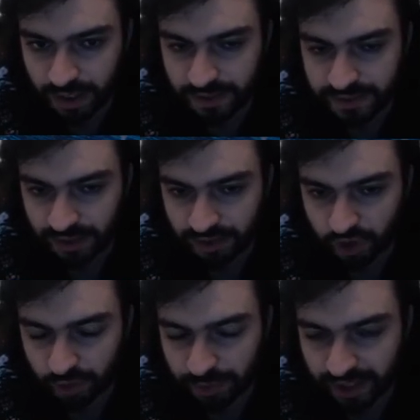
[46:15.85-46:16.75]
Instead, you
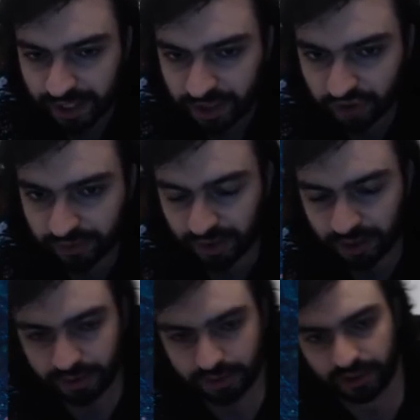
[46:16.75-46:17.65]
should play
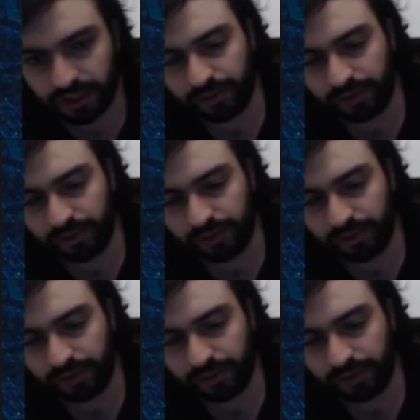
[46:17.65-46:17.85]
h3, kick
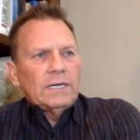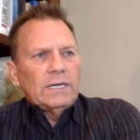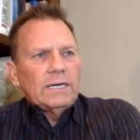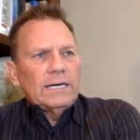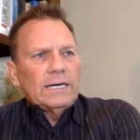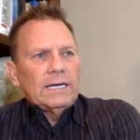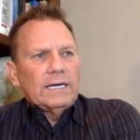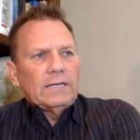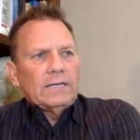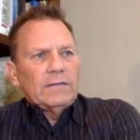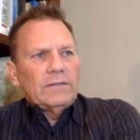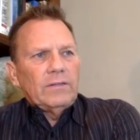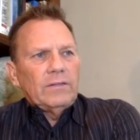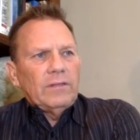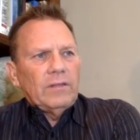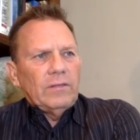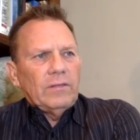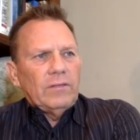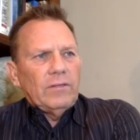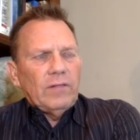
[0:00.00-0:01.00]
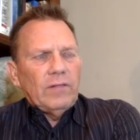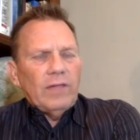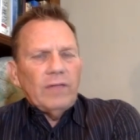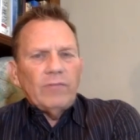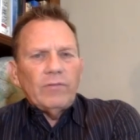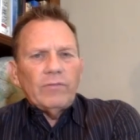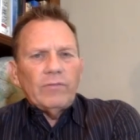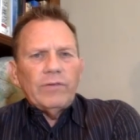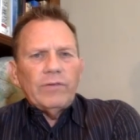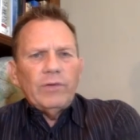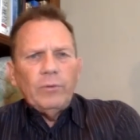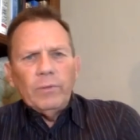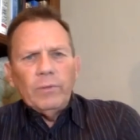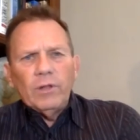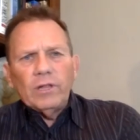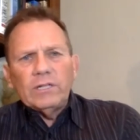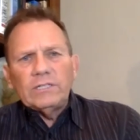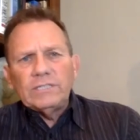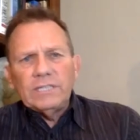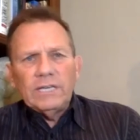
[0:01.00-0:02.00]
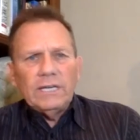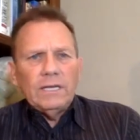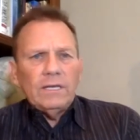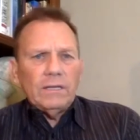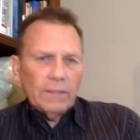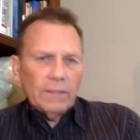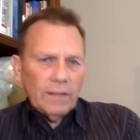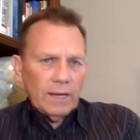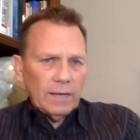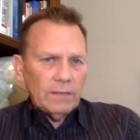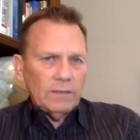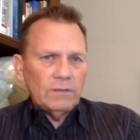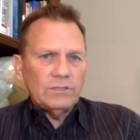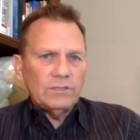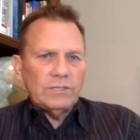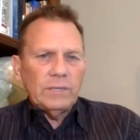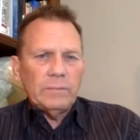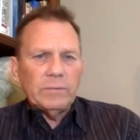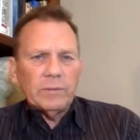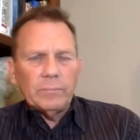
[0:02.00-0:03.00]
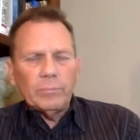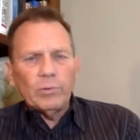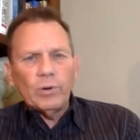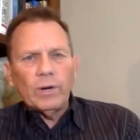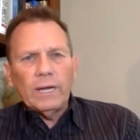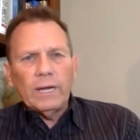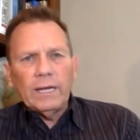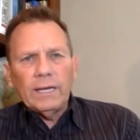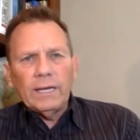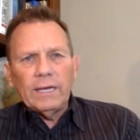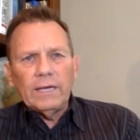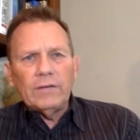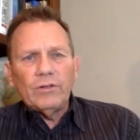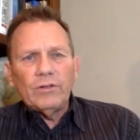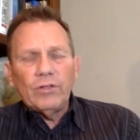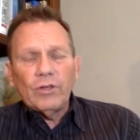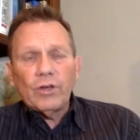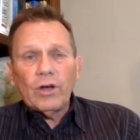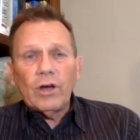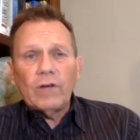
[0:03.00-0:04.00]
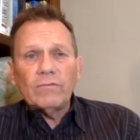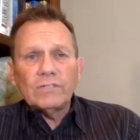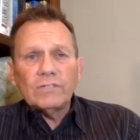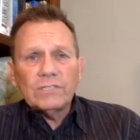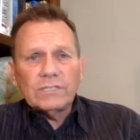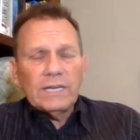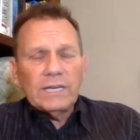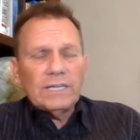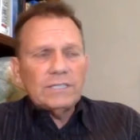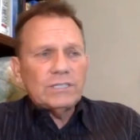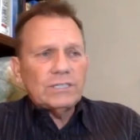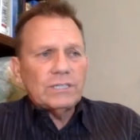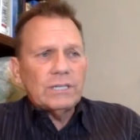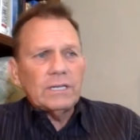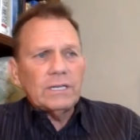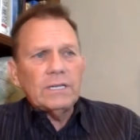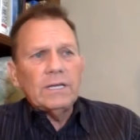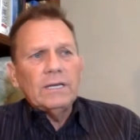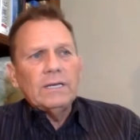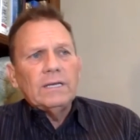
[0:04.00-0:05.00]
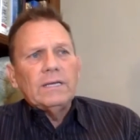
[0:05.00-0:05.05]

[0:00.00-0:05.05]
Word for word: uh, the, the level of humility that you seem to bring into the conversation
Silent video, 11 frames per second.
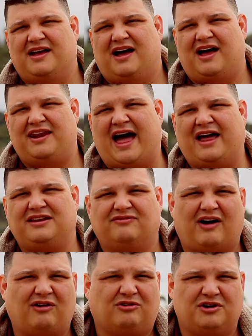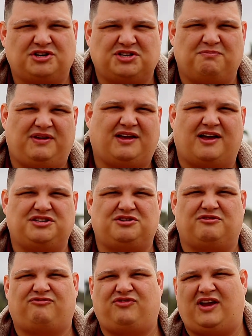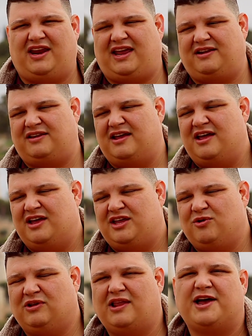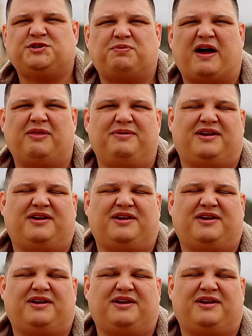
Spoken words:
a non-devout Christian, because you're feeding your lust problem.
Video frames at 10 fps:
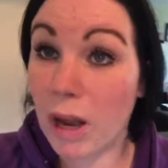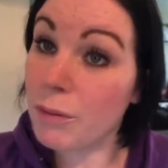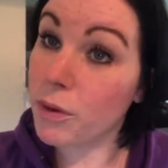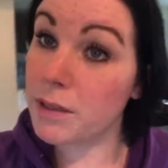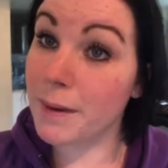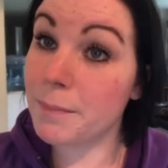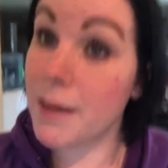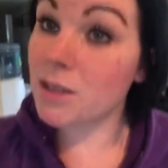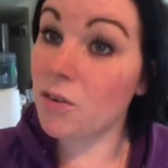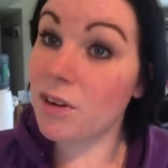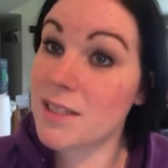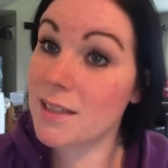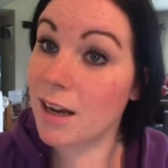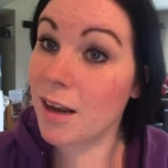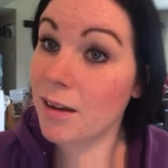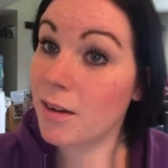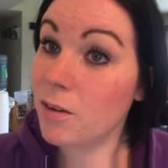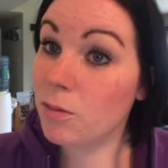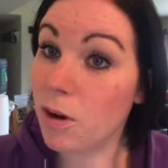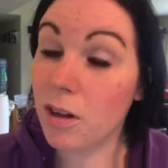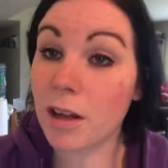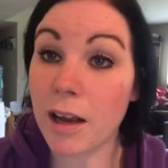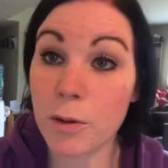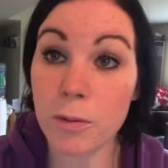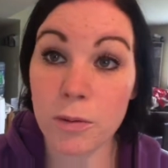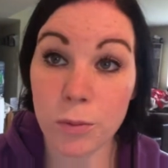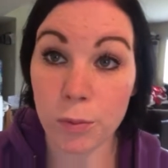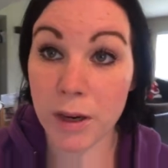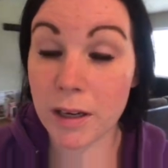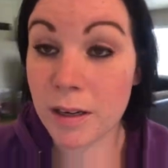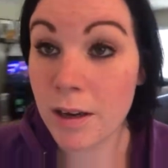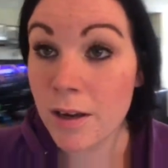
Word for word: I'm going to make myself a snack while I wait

────────────────────────────────────────

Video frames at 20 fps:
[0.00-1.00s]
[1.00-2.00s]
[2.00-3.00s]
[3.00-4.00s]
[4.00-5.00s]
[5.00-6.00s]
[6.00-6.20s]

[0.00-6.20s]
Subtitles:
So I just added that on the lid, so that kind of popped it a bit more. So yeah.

────────────────────────────────────────

__What is expected__.
From the records above, output only the lines starting at the one containing "[46:15.85-46:16.75]" and ending at the one containing "Word for word: uh, the, the", word for word. Pictures stay out.

__Exercise output__.
[46:15.85-46:16.75]
Instead, you
[46:16.75-46:17.65]
should play
[46:17.65-46:17.85]
h3, kick
[0:00.00-0:01.00]
[0:01.00-0:02.00]
[0:02.00-0:03.00]
[0:03.00-0:04.00]
[0:04.00-0:05.00]
[0:05.00-0:05.05]

[0:00.00-0:05.05]
Word for word: uh, the, the level of humility that you seem to bring into the conversation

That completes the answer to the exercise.